- _Task description_
The records below are to be transcribed exactly, with the pictures removed.

Stored data entries
++++++++++++++++++++
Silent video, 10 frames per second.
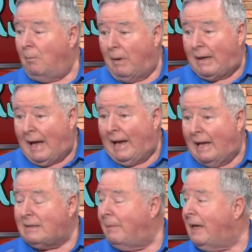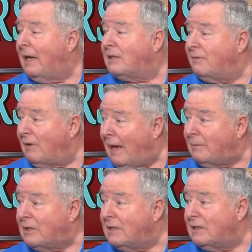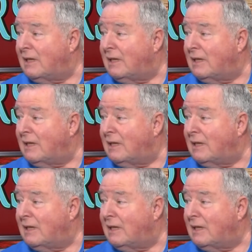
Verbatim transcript: But I had the beginnings of Lyme disease,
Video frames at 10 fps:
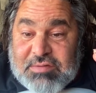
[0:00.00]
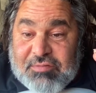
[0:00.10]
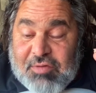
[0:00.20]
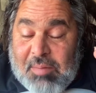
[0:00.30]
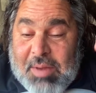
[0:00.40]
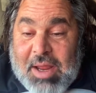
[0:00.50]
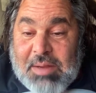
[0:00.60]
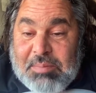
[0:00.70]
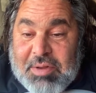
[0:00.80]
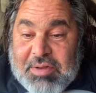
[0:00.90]
from
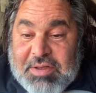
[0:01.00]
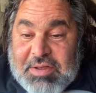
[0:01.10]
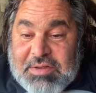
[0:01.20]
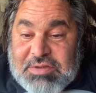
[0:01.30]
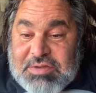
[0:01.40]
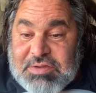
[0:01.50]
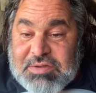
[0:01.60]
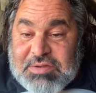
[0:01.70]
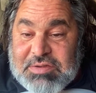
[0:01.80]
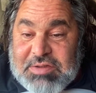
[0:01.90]
8 billion
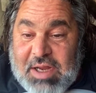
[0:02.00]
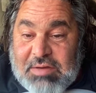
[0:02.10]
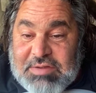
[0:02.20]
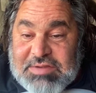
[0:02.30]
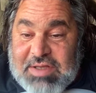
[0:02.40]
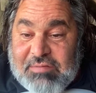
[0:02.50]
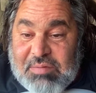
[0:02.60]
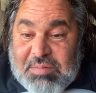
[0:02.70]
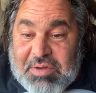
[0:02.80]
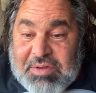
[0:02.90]
down to
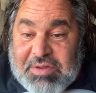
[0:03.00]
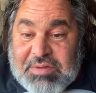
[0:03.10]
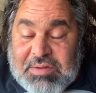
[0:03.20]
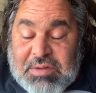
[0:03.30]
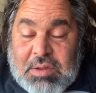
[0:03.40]
7 billion.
++++++++++++++++++++
- _Written answer_
Silent video, 10 frames per second.
Verbatim transcript: But I had the beginnings of Lyme disease,
Video frames at 10 fps:
[0:00.00]
[0:00.10]
[0:00.20]
[0:00.30]
[0:00.40]
[0:00.50]
[0:00.60]
[0:00.70]
[0:00.80]
[0:00.90]
from
[0:01.00]
[0:01.10]
[0:01.20]
[0:01.30]
[0:01.40]
[0:01.50]
[0:01.60]
[0:01.70]
[0:01.80]
[0:01.90]
8 billion
[0:02.00]
[0:02.10]
[0:02.20]
[0:02.30]
[0:02.40]
[0:02.50]
[0:02.60]
[0:02.70]
[0:02.80]
[0:02.90]
down to
[0:03.00]
[0:03.10]
[0:03.20]
[0:03.30]
[0:03.40]
7 billion.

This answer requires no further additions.